INFORMATION PROVIDED section start

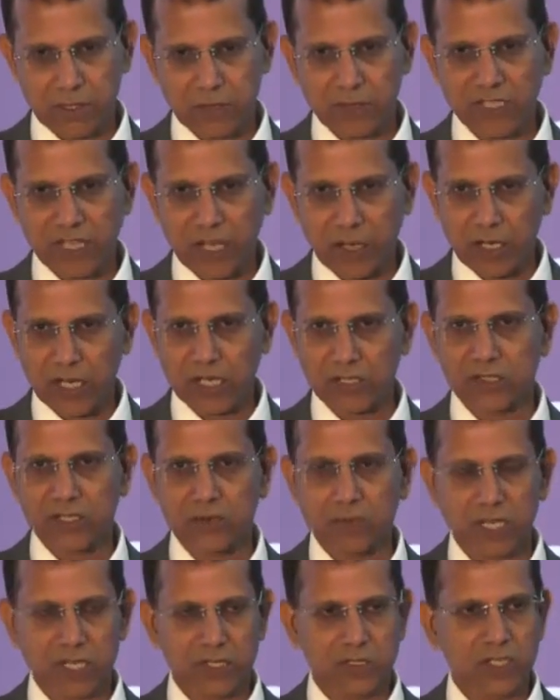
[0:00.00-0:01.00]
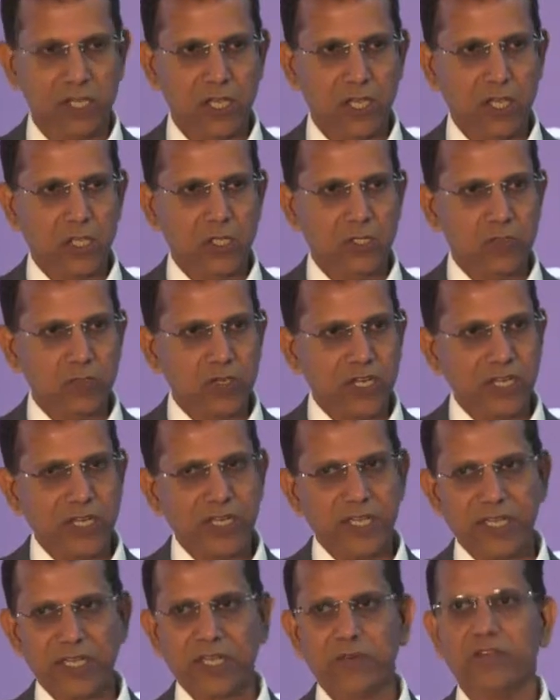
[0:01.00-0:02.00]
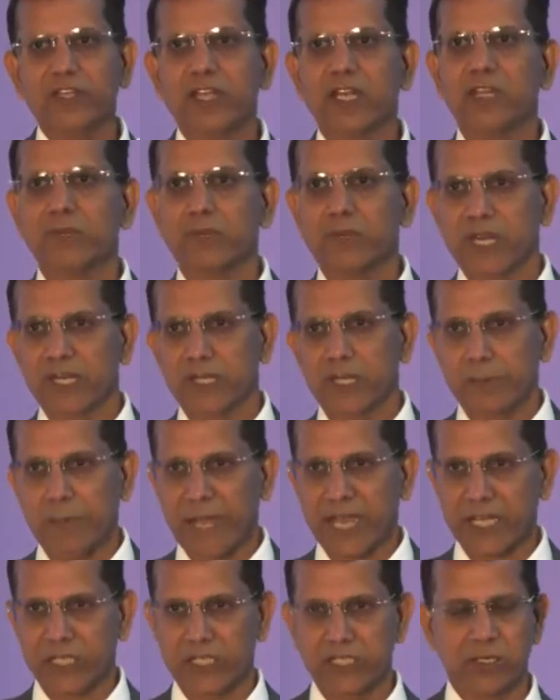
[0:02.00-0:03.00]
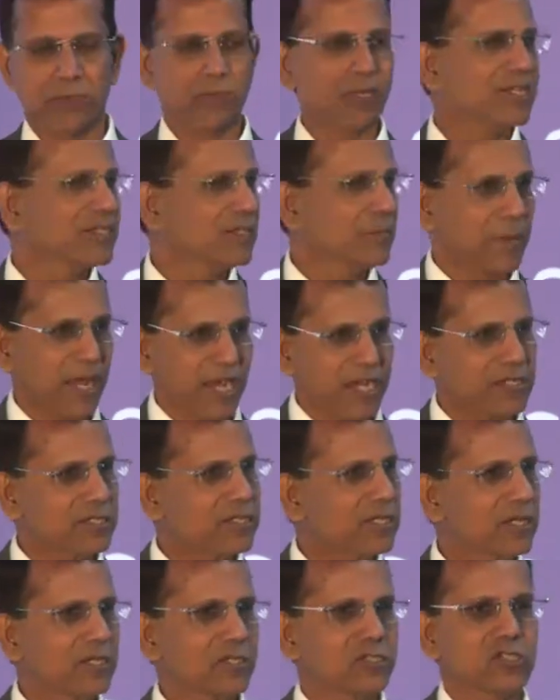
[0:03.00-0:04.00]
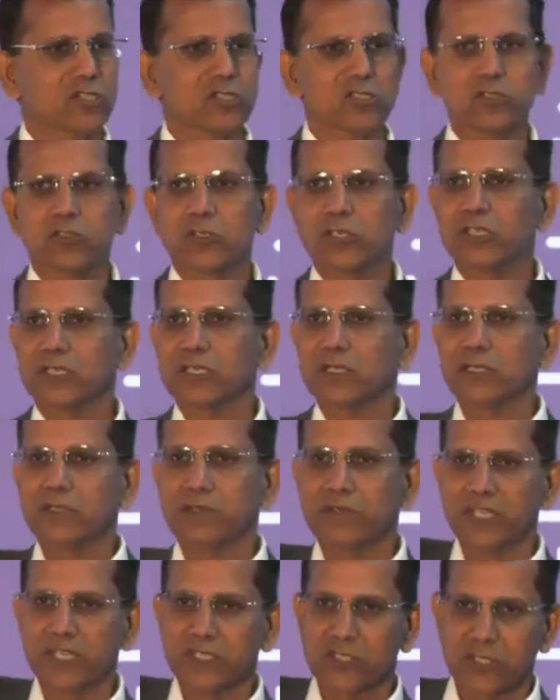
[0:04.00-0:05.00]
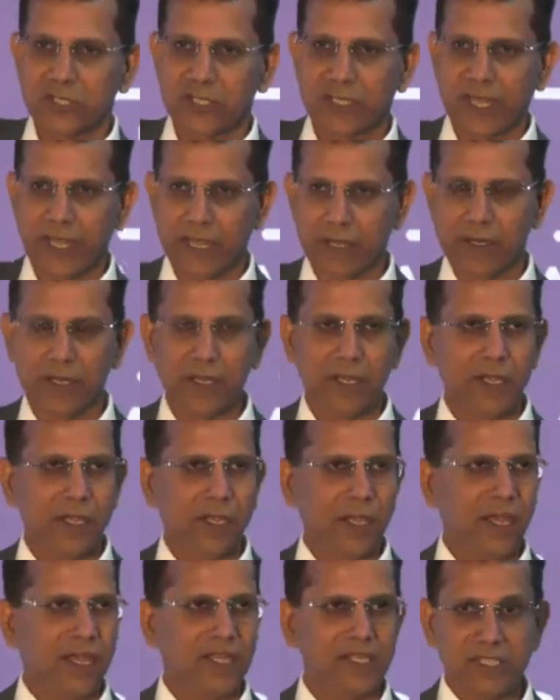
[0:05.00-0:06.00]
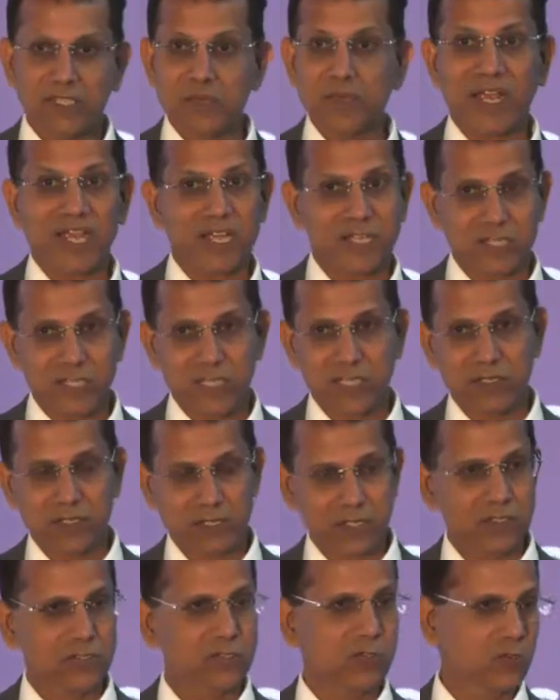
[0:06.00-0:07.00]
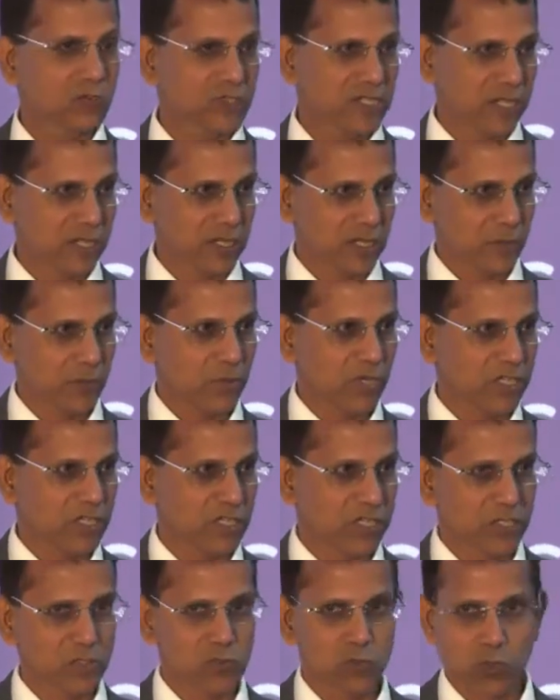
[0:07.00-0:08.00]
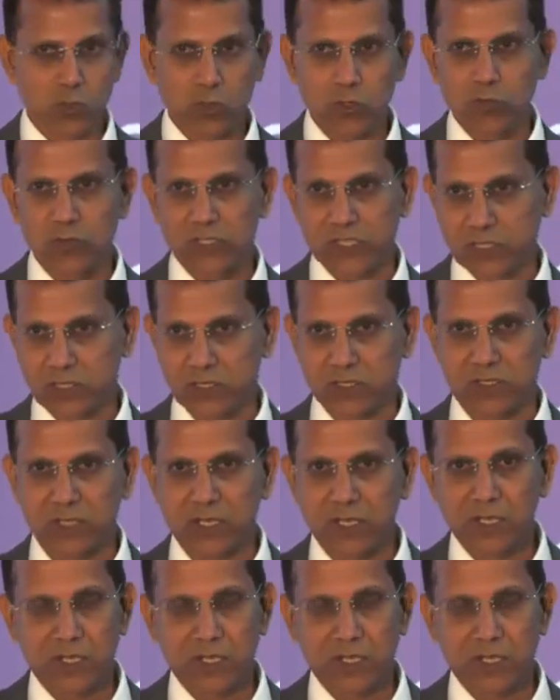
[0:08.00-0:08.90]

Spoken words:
with our customers to really, can we eliminate the packaging? Because the packaging is just to reach it there. And this packaging is using precious wood, which is,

INFORMATION PROVIDED section end

▶ **WORK REQUIRED**:
Restate the records above exactly, less any pictures.

▶ **ANSWER TO THIS EXERCISE**:
[0:00.00-0:01.00]
[0:01.00-0:02.00]
[0:02.00-0:03.00]
[0:03.00-0:04.00]
[0:04.00-0:05.00]
[0:05.00-0:06.00]
[0:06.00-0:07.00]
[0:07.00-0:08.00]
[0:08.00-0:08.90]

Spoken words:
with our customers to really, can we eliminate the packaging? Because the packaging is just to reach it there. And this packaging is using precious wood, which is,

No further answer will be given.